I suppose we could call these human qualities non-functional and frame our requirements around them. But keep in mind that definition of non-functional: not having any particular purpose or function.
Yet these human qualities do very much serve a purpose and function: they tell us what we are or are not valuing about an experience with some bit of functionality that someone is trying to get us to use. And they do function as a means to prodding us to continue or discontinue using something based on our quality assessments.
Relevance for Specialist Testing
I started this post off with the possibly charged comment that specialist testers should know all this and that the use of an inaccurate term like non-functional is one way to distinguish.
But why do I say that? Or, reframing a bit, why is this something that specialists have to understand and amplify?
Testing is fundamentally a human discipline. It’s about understanding the intersection between people and the products or services we produce. That intersection leads to understanding how people reason about things, how they engage their emotions when using things, where people have low and high tolerances, etc.
All of these aspects form the sensitivities that exist between people and technology. And those sensitivities — conscious and unconscious — are the means by which people determine what “quality” means for them in any given context.

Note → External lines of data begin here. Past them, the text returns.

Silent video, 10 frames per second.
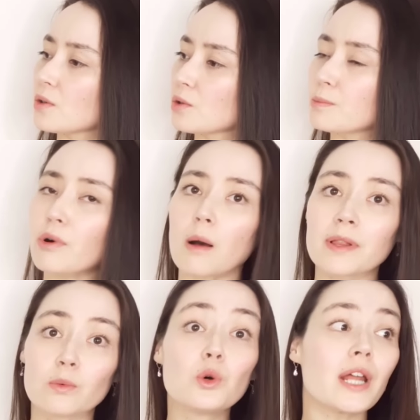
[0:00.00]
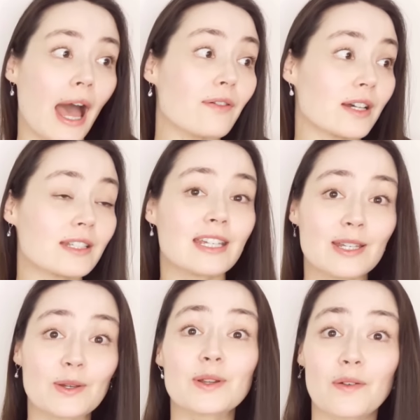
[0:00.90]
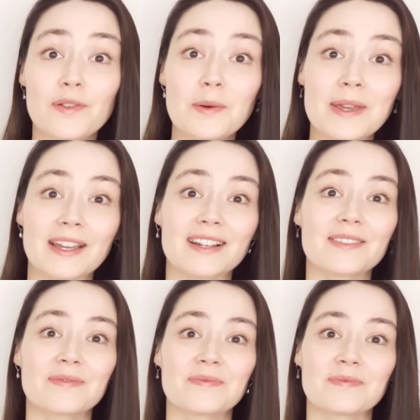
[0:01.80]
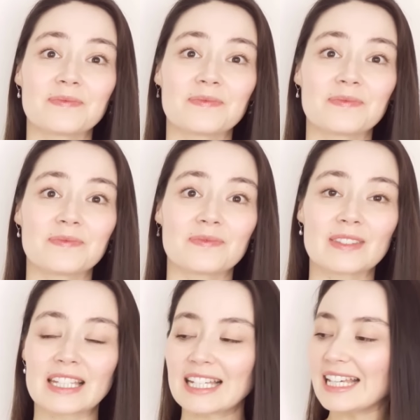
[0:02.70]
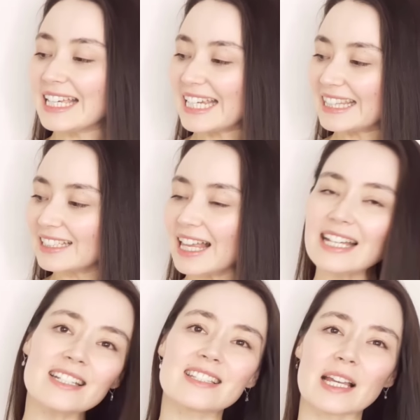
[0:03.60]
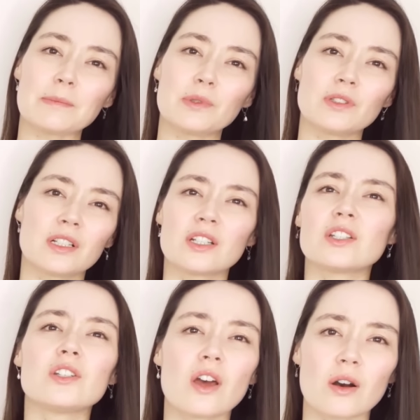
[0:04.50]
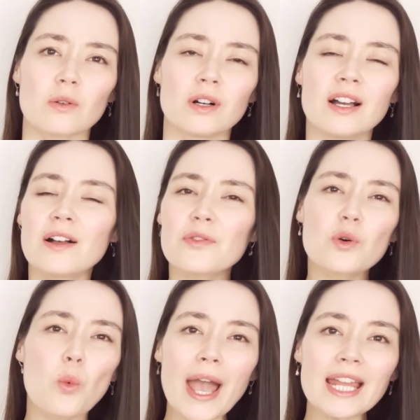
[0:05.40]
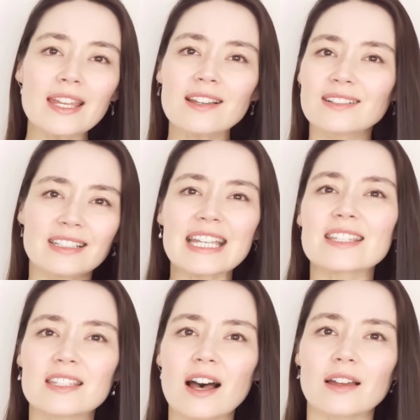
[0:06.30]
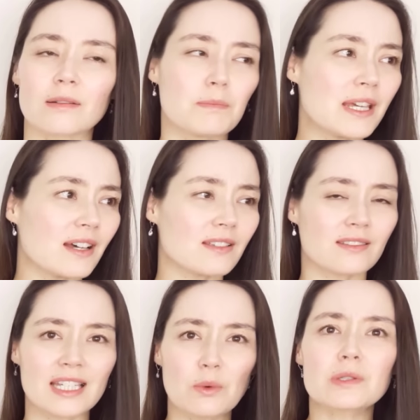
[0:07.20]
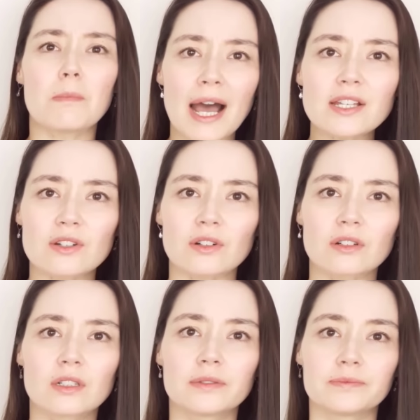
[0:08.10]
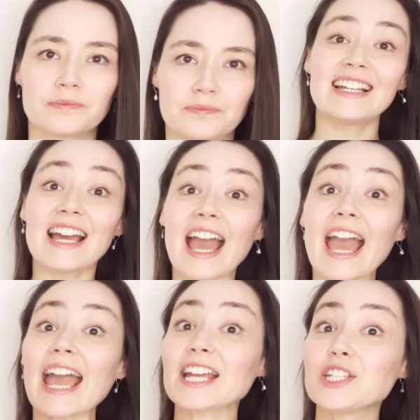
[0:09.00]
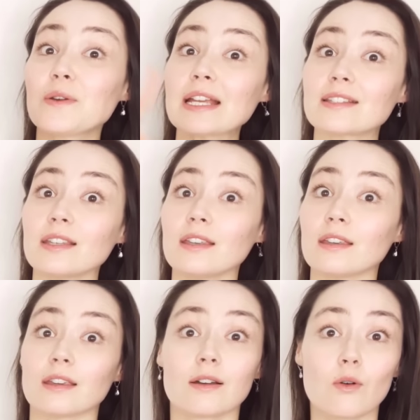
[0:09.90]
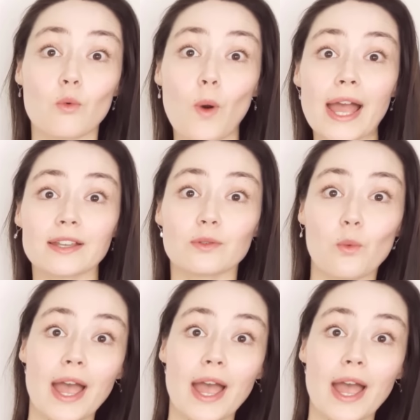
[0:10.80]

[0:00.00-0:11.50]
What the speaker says: crew probably would have continued filming. In the last example, no. The waiting is done because it was my turn. And you can see when.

Testing, if treated as a broad discipline that puts pressure on design, provides a way to reason about not just how things work, but how they should work; what kind of value is being provided; why certain value is desired. These are distinctly human approaches that benefit from engagement with the people who will actually use and decide about the quality they feel they are (or are not!) getting.
Specialist testers will articulate all of this in some way.
I don’t know if I’ve managed to convince anyone else except myself.
I’ll close by saying that, ultimately, my rationale here is to get rid of a term that is often mis-used and start framing our activities around human qualities and functional qualities, the former being much more important and informing the latter. This nomenclature shift also keeps the focus on the term “qualities” — aspects that can be present or absent; aspects that add value but that can also degrade over time.